How We Got Started

This time last year we were huddled around in our dining room, just beginning to catch our breath from the shock of a global pandemic and settling in to washing our hands 14 times a day, social distancing, and treating our dear friends who went out to the grocery store or post office like contaminated objects until they bathed and changed clothes.

We looked around and collectively arrived at the realization, “We may be here for a while.”

It’d been a dream to begin doing work inside of prisons. All of us had some background in soul work, in the art and craft of going inside and making friends with what we find. We’d offered this work to thousands of people, we were deeply fulfilled in this work and we all shared a calling in the back of our hearts to do this for those in prison — both the residents, and the custody. We knew we could make a difference. The collective pause in the world slowed down our emails and texts and flight schedules to create just enough space for this dream to come to the surface as our next right thing to do.
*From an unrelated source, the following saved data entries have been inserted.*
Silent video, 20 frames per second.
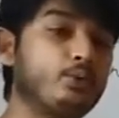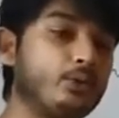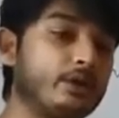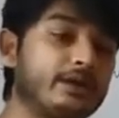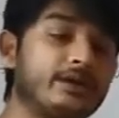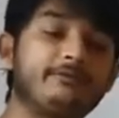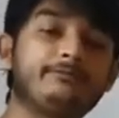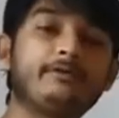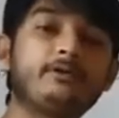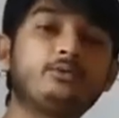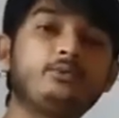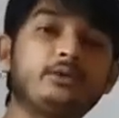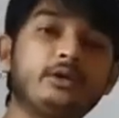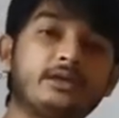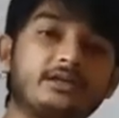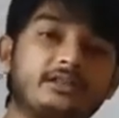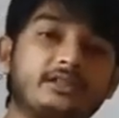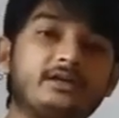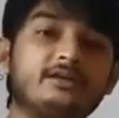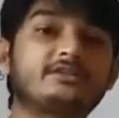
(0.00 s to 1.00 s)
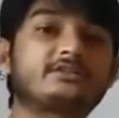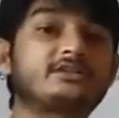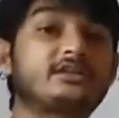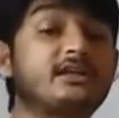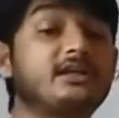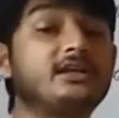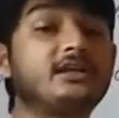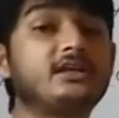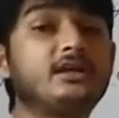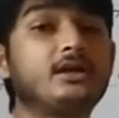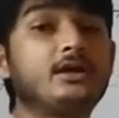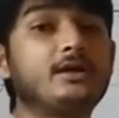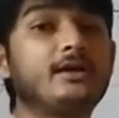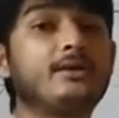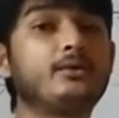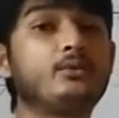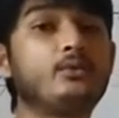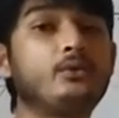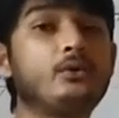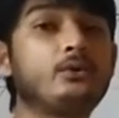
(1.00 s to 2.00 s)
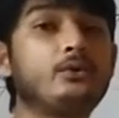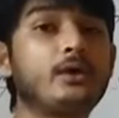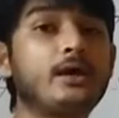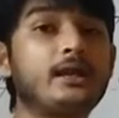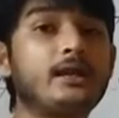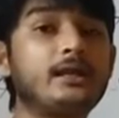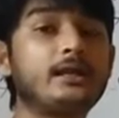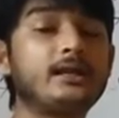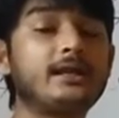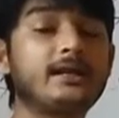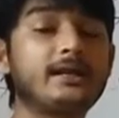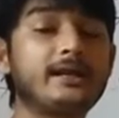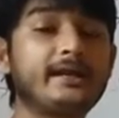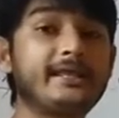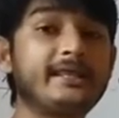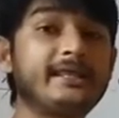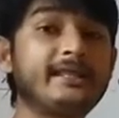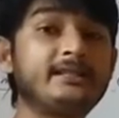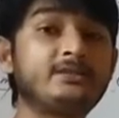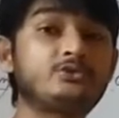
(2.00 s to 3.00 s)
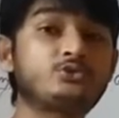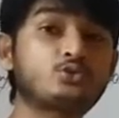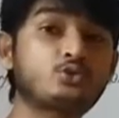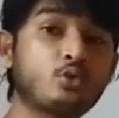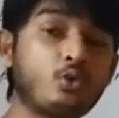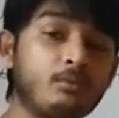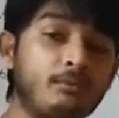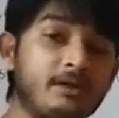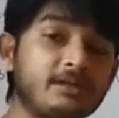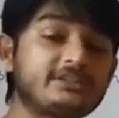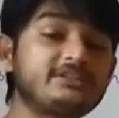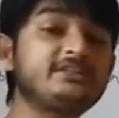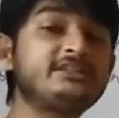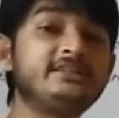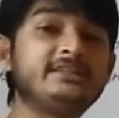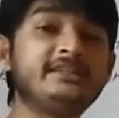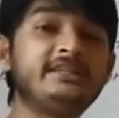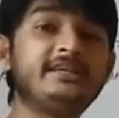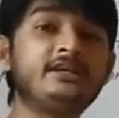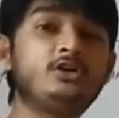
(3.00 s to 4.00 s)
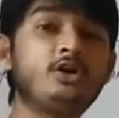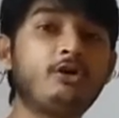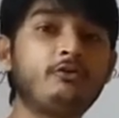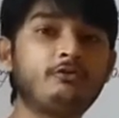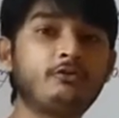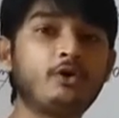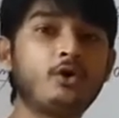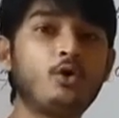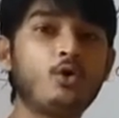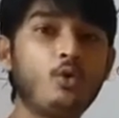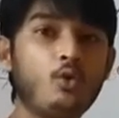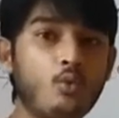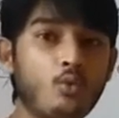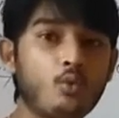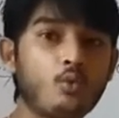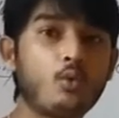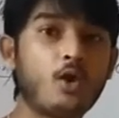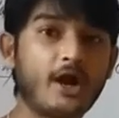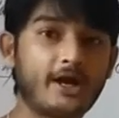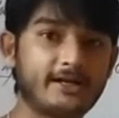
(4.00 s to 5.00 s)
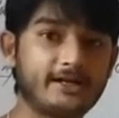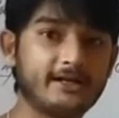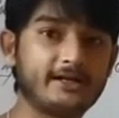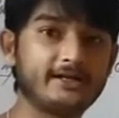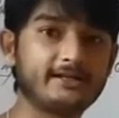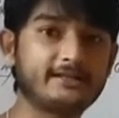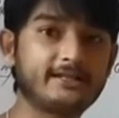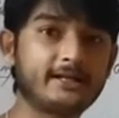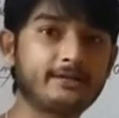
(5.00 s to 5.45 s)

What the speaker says: Whenever we are thirsty, we were in so much in need of water.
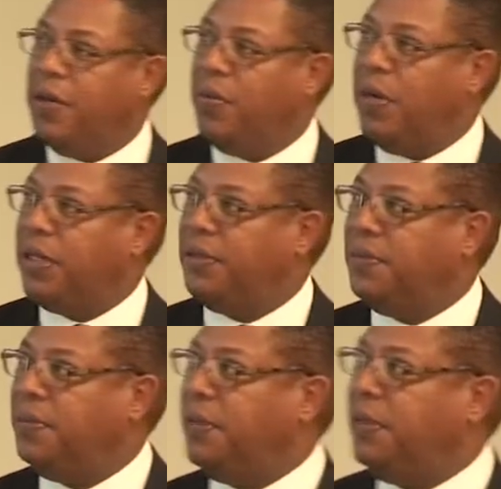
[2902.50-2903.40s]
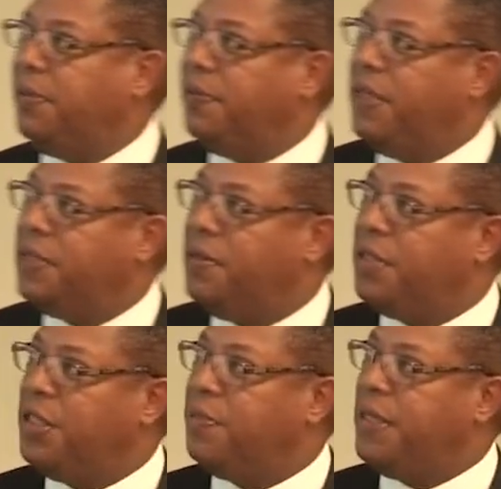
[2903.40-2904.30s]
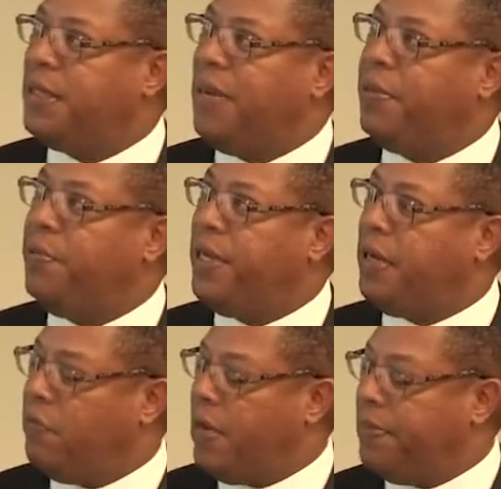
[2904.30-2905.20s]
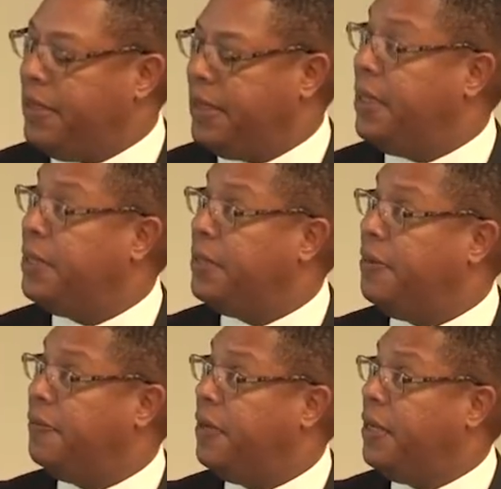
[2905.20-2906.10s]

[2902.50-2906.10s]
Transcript: what we do in research is we sample, we get a representative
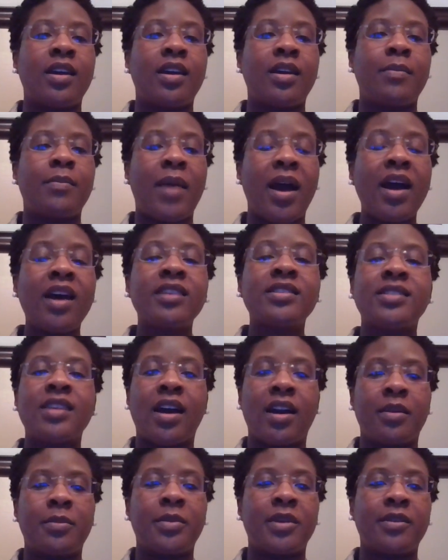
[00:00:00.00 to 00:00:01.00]
My
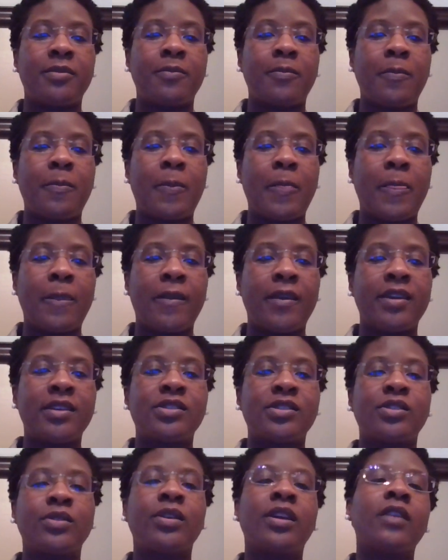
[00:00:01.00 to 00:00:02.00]
assignment is
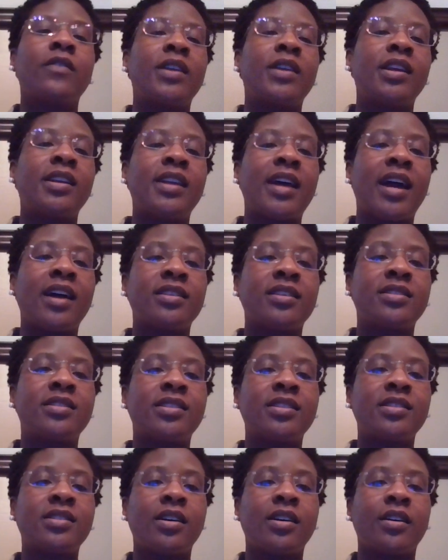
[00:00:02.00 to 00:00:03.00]
to give an
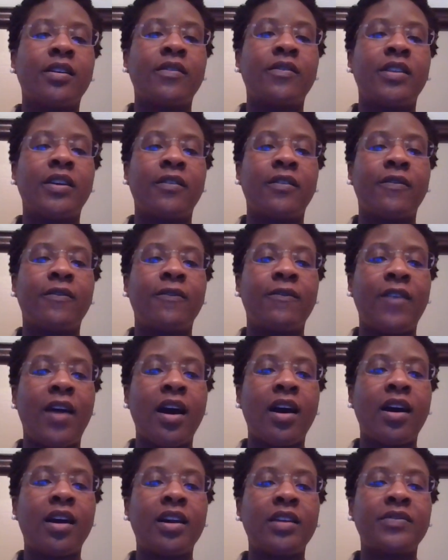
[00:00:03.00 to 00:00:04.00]
analysis of the
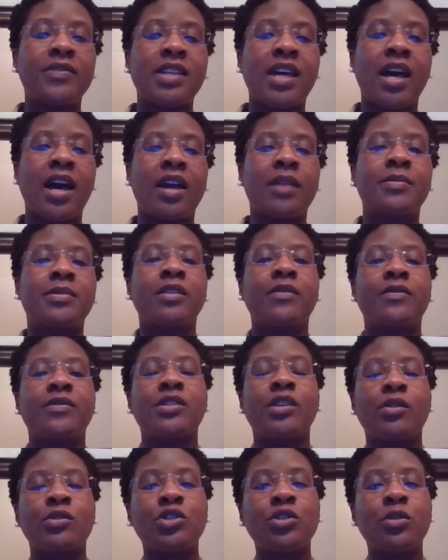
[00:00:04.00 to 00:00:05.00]
5 types of
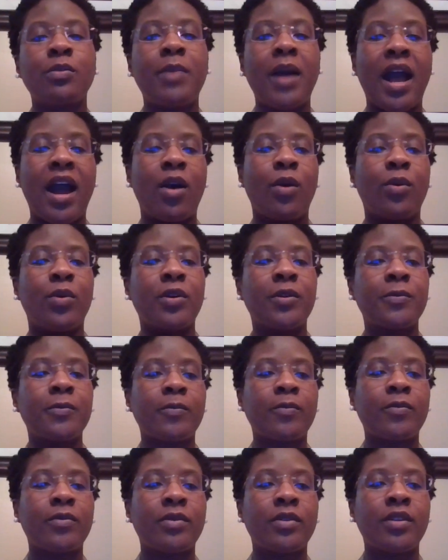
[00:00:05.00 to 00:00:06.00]
social power.
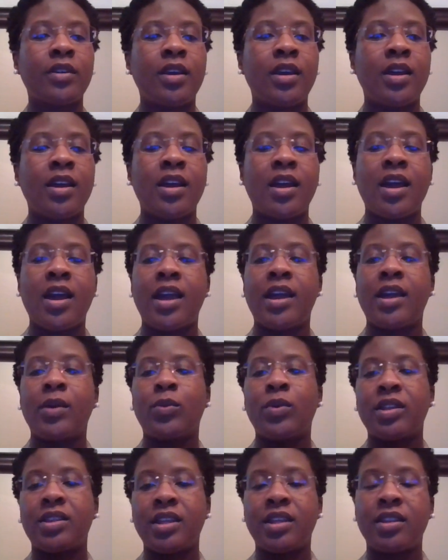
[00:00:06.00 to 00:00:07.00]

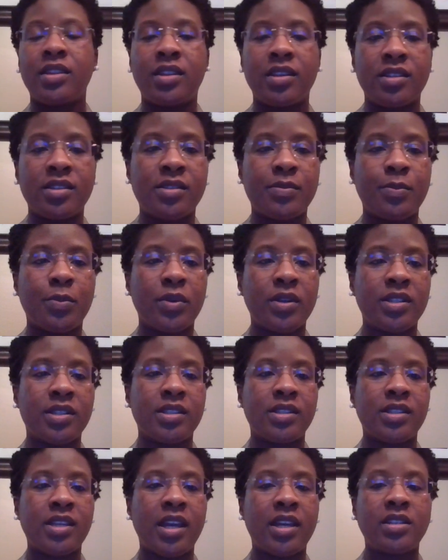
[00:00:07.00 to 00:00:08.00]
Within this
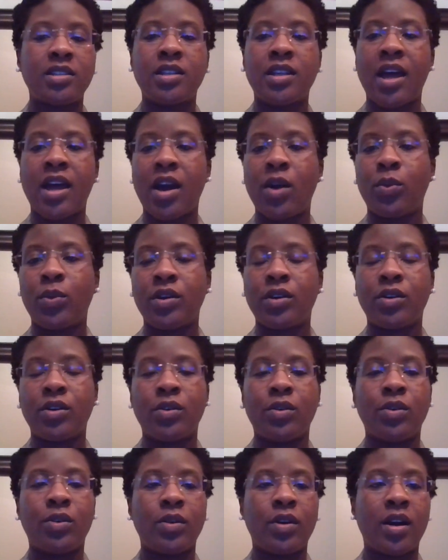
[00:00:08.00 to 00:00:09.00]
presentation, I
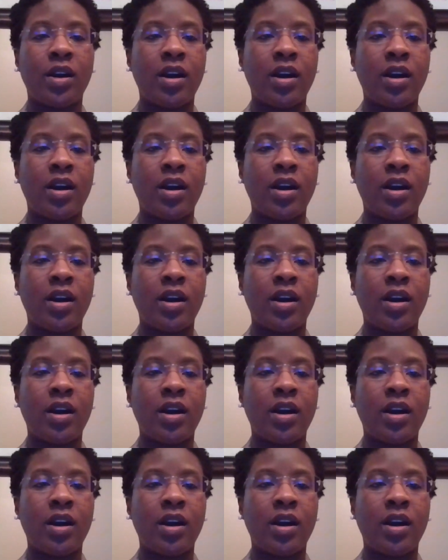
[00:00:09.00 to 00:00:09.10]
will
We got to work. We started with masks. One team huddled on one side of the dining room calling, emailing and instagram-chatting clothing manufacturers around the world asking for donations of masks; while the other team, on the other side of the dining room, called state prisons to find out which ones would accept our donations.

In three weeks we accumulated around 6,000 donated masks from some of the biggest fashion brands in the country (thank you), which were then redistributed to 4 state prisons in California, Texas, and New York. Mostly women’s.

There was no turning back.

Two months later we’d written up a proposal to begin teaching in prison, and submitted it to one of the recipients of our masks, a state facility in California. We were told this was a two year process, so figured we could get our application started. We were up until around 10pm making finishing touches on the night we submitted the application, before finally pressing send. They replied at 8:30am the next day, saying this is exactly the kind of program they’d been looking for. Yes.

Hooray!

Oops!

We did not expect this. Then, the last line of her email. She couldn’t have volunteers in the prison until COVID protocols were relaxed, could we turn our course into a correspondence course?

Like I said, there was no turning back. We got to work with our visionary laying out the book and with an editor doing the final stitching together.

It was late November, and the sun wasn’t yet out the morning we left for the state facility. It’d been two months since the facility’s acceptance e-mail, and we now had in hand our freshly printed (and freshly written) 70-page correspondence course, “The Art of Soulmaking.” Jade Yoga donated 30 of their high-end yoga mats (they would later go on to donate 50 more), to accompany each book.

We started with a workbook on soulmaking, a yoga mat for morning practice, a set of DVDs by an incredible group of instructors from around the country on topics ranging from meditation to contemplative theater to the Drama Triangle, and an incredible group of 30 volunteers ready to begin pen-pal relationships with the first 30 incarcerated students as they made their journey through the book. The monastery had begun.